In the same vein, short-term service projects recruited high school students, university students, women, or, sometimes, members of the population at large into a variety of civic and service activities that might last anywhere from an afternoon to several months. Other mass service projects took on different forms, many of which simulated the developmentalist projects that brought civilians and fighters together during The Struggle. Community-wide cleanup days required all members of a community to clean their town or village. Summer service programs (ma’atot) sent high school and university students to different parts of the country to plant trees, terrace hillsides, or engage in other development projects. The goals of National Service and shorter-term service projects were to inculcate in citizens the value of service to the nation and to forge an attachment to the nation among all of its regionally diverse peoples through the common experience of service (Kibreab 2009b; Muller 2008). High school sum?mer work projects also required moving teachers and students to different regions where they would mix with others.
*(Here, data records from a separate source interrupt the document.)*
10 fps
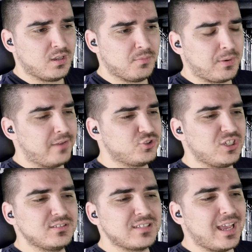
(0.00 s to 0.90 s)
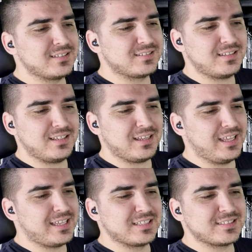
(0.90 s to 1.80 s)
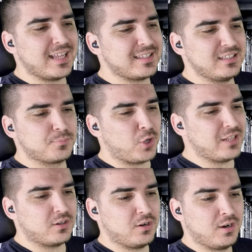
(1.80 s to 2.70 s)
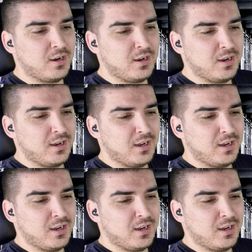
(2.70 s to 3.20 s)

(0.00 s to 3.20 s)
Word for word: Bro, if she says Lincoln's not his brother... Lincoln.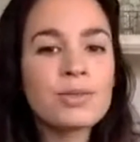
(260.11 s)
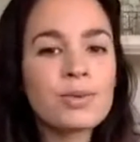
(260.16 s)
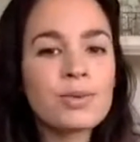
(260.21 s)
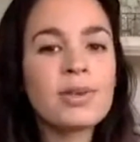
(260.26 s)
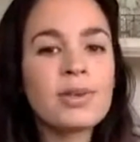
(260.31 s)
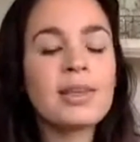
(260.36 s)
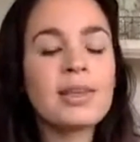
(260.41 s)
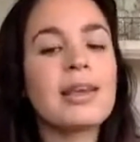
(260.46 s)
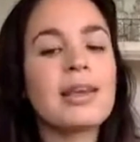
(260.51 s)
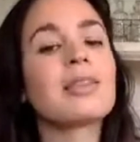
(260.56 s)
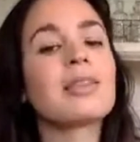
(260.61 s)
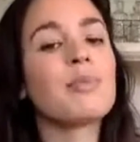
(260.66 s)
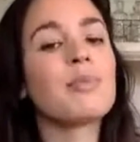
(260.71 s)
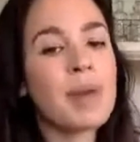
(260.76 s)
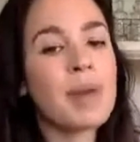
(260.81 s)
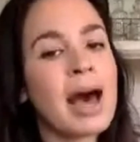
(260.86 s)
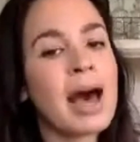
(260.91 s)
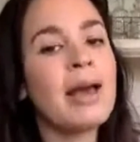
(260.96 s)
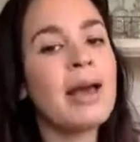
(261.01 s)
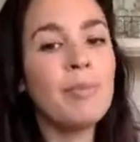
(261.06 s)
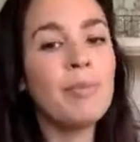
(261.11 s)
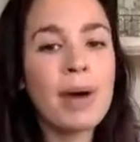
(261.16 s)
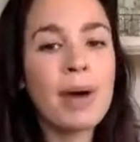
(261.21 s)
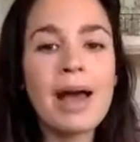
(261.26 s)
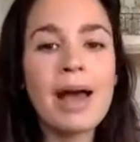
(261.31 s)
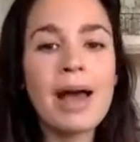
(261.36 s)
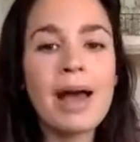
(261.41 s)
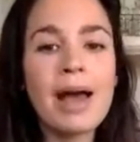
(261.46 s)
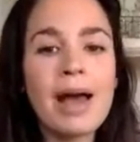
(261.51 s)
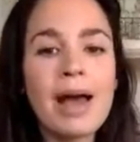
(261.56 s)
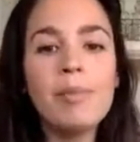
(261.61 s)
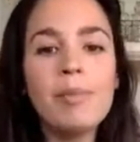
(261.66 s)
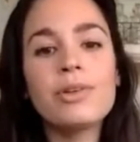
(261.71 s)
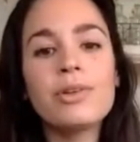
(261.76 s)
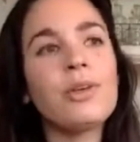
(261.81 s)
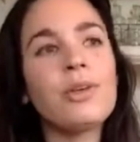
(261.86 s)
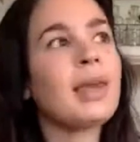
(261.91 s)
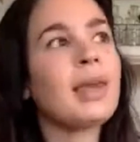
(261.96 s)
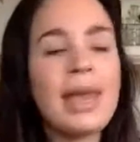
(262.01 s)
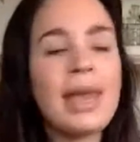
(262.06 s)
It's really like the pie Bible.
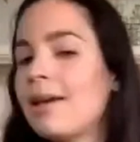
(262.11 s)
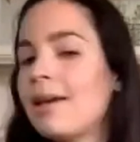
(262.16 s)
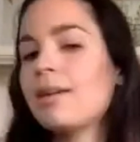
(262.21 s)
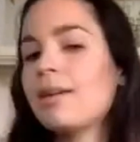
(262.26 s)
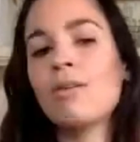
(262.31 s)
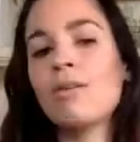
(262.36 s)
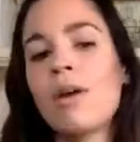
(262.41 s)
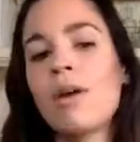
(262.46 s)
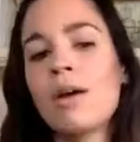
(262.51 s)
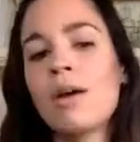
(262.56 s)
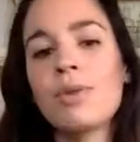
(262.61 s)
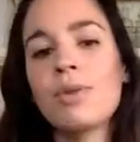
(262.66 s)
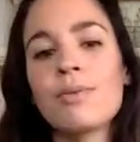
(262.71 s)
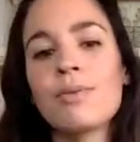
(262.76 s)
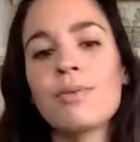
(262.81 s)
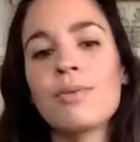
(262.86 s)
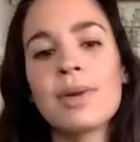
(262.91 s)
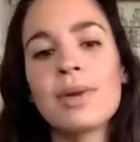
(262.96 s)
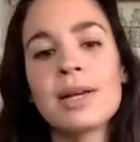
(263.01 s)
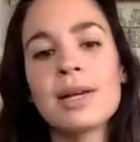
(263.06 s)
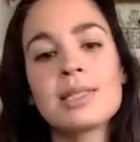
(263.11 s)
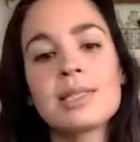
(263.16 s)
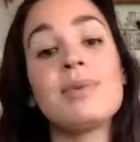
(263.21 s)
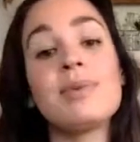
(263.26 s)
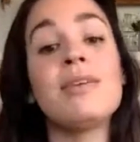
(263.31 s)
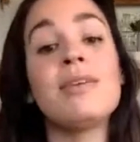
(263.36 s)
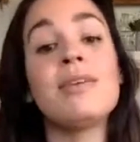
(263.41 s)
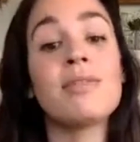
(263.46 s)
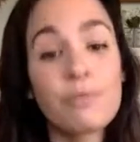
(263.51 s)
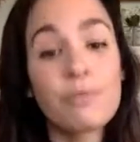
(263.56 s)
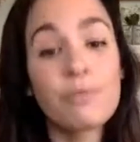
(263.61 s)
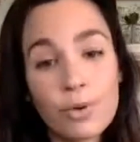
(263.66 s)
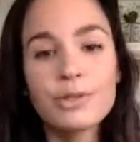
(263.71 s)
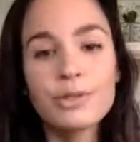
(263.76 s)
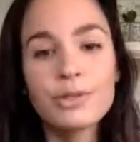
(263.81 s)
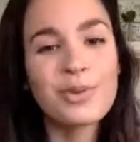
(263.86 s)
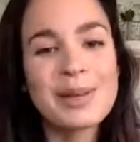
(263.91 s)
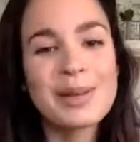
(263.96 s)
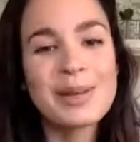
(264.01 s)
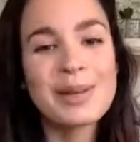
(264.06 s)
You can't go wrong with a recipe from
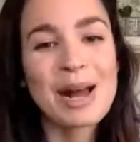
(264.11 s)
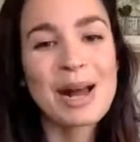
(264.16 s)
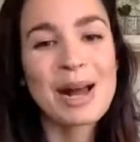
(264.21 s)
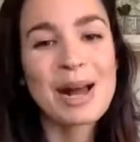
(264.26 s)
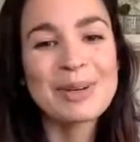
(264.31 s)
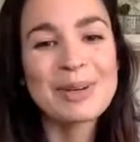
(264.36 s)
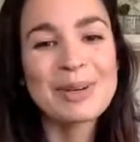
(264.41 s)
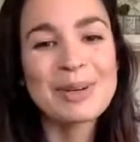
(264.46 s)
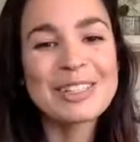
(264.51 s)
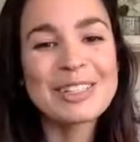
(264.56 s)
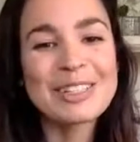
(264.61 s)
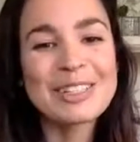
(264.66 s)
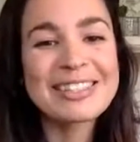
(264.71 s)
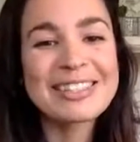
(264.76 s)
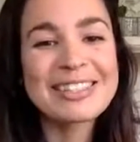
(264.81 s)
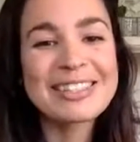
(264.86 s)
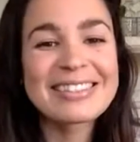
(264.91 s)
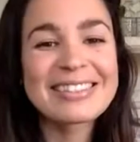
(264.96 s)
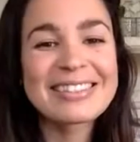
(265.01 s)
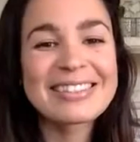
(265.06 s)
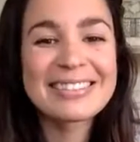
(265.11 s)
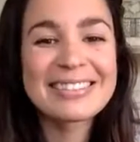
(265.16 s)
4 and 20 Blackbirds.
The spectacle of those serving the nation also generated mass euphoria in the population at large. As in many other nations, in Eritrea, national loyalty is inscribed through bodily practices; ideally, as citizens viscerally feel the nation in their bodies, they imagine the state as the benevolent keeper of the national vision. Tekle Woldemikael (2009: 4) notes the importance of Independence Day celebrations to “producing] docile bodies, subjects who fit into the ruling party’s image of nationhood.” Similarly, students traveling to National Service or summer work programs were often paraded through large towns, waving from buses with horns honking.
By the end of The Struggle, being Eritrean had become a lived experience due to the prevalence of the war and the sense that the fighters were one with the Eritrean people. In the immediate postwar era, the euphoria of independence led to a continuation of the desire to serve and sacrifice for the country. In the decades that followed, the PFDJ has continued to merge nationalism with people’s lived experiences by creating a series of experiences whereby Eritreans viscerally and bodily experience the nation in their everyday lives. This happens through programs of mass socialization (National Service), everyday rituals (flag ceremonies), and the celebration of everyday, ordinary symbols that are both national and a part of everyone’s lives (the shida). However, quotidian nationalism has faced challenges to its legitimacy in the years following the border war.